Good Data Warehouse uses its own surrogate keys for dimension tables instead of natural key coming from a source. This way you can e.g. implement slowly changing dimensions later in the process. This time I will demonstrate how to generate surrogate keys using Databricks with Azure Synapse Analytics (f.k.a. Azure Data Warehouse).
I also demonstrate how to use inserts instead of updates when already existing row requires an update. Microsoft recommends using inserts instead of updates with Synapse. Basically this is the same with every Data Warehouse technology vendor.
I was pondering with three approaches how to generate surrogate keys when using Databricks and Azure Synapse:
- Use IDENTITY-column in Azure Synapse. Downside with this one is that values sometimes are not subsequent and even in some extraordinary cases might not be unique.
- Use Databricks’ MONOTONICALLY_INCREASING_ID-function.
- Use ROW_NUMBER functionality in Databricks’ SQL block.
Option 1 is a good choice in many cases. Easy to implement and you can use IDENTITY_INSERT when moving data between main table and temporary table. I wanted to do something different at the same decreasing database dependency, because not all databases have this possibility.
Option 2 is discarded after first test. Surrogate key values jumped immediately to something like 8 million with few thousand rows. This has something to do with Databricks inner partitioning when processing data.
So I was left with Option 3.
First let’s create a table:
CREATE TABLE dbo.DimTeroCustomer
(
CustomerKey int NOT NULL,
SourceKey int NOT NULL,
Description nvarchar(250) NOT NULL
)
WITH
(
DISTRIBUTION = ROUND_ROBIN,
HEAP
)
GO
I created a heap table, because according to documentation, tables with under 60 million rows could benefit from that.
To gain more security with my surrogate keys, I also a add unique constraint to my key column:
ALTER TABLE dbo.DimTeroCustomer add CONSTRAINT unique_DimTeroCustomer_CustomerKey UNIQUE (CustomerKey) NOT ENFORCED
I repeat the same creating a similar temporary table. Reason I want to create temporary before hand is, that I faced some challenges with CTAS (Create-Table-As) approach with Databricks, which related to data types and column lengths.
I create also a staging table dbo.stg_DimTeroCustomer with two values.
First I define some variable values. I use these for reusability purposes. I have separate notebooks to execute actual queries to load common libraries and parameters. This keeps actual code more compact and possible places requiring a change limited.
%scala
val schemaTarget = "dbo"
val tableTarget = "DimTeroCustomer"
val maxStrLength = 500
val queryViewSource = "SELECT SourceKey, Description From " + schemaTarget + ".stg_DimTeroCustomer"

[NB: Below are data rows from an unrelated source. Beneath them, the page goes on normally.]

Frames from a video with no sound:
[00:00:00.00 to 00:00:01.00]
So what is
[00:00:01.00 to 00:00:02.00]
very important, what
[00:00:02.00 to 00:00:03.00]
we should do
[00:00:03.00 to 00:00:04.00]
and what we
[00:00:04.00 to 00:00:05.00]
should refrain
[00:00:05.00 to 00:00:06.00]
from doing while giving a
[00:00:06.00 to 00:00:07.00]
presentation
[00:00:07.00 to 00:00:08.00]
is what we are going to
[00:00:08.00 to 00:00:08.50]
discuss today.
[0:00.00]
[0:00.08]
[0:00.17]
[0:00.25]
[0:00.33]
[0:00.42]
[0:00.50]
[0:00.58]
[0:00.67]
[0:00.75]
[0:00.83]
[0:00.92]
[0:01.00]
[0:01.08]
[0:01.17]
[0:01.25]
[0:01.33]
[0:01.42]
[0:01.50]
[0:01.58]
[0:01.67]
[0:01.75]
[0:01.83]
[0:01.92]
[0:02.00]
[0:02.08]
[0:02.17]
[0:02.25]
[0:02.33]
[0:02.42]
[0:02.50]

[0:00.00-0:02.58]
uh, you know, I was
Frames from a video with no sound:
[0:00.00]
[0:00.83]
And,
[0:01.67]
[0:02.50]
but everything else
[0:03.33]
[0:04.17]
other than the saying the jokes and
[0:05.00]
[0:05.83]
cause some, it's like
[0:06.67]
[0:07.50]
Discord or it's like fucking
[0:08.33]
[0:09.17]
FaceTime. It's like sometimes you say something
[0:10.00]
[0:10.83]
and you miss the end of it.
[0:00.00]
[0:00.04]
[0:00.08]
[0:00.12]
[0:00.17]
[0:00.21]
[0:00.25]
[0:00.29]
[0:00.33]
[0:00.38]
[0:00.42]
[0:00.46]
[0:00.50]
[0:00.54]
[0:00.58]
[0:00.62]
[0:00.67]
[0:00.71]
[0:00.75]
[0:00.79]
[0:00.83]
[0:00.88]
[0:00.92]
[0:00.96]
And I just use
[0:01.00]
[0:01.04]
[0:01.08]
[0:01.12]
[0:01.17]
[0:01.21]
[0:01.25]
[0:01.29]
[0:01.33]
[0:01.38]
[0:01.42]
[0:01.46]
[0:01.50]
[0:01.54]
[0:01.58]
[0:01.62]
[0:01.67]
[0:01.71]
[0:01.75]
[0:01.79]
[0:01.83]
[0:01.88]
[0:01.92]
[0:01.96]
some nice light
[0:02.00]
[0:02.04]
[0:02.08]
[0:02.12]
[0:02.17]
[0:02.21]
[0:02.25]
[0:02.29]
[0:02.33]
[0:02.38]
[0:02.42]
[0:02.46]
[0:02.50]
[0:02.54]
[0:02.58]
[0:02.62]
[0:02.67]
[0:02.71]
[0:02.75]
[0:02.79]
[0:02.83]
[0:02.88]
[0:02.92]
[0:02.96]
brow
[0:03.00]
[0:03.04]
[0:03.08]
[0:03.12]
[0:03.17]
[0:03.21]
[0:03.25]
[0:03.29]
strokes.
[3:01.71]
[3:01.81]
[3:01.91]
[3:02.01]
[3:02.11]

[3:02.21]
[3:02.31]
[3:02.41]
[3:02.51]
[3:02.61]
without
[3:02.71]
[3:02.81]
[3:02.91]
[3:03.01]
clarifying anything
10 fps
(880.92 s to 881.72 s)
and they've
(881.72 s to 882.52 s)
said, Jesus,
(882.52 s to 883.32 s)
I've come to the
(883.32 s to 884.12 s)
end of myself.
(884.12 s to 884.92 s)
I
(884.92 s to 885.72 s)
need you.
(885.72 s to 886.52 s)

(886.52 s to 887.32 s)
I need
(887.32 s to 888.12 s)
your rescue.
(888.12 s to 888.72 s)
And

val queryViewTarget = "SELECT CustomerKey, SourceKey, Description From " + schemaTarget + "." + tableTarget
Next I read my source data by referencing to shared Notebook:
%run /Shared/ReadSynapseSource
And this notebook looks like:
%scala
val df_target = spark.read.format("com.databricks.spark.sqldw").option("url", sqlDwUrlSmall).option( "forward_spark_azure_storage_credentials","True").option("tempdir", tempDir).option("query", queryViewSource).load()
df_target.createOrReplaceTempView("v_source")
Then I read my already existing target data to Databricks temporary view v_target (the code itself basically the same).
Then I retrieve current maximum surrogate key value from above mentioned view:
%sql
Create Or Replace Temporary View v_maxkey As Select nvl(Max(CustomerKey), 1) As MaxKey From v_target
I change my variable value to point to temporary table:
%scala
val tableTarget = "DimTeroCustomer_Temp"
I truncate my temporary table. I use a dummy table in between and provide my truncate statement as preAction-option:
%sql
Create Or Replace Temporary View v_dummy As Select * From v_target Where 1 = 2
I use:
%run /Shared/Truncate_Synapse
And code for this shared notebook:
%scala
val df_dummy = spark.sql("Select * From v_dummy")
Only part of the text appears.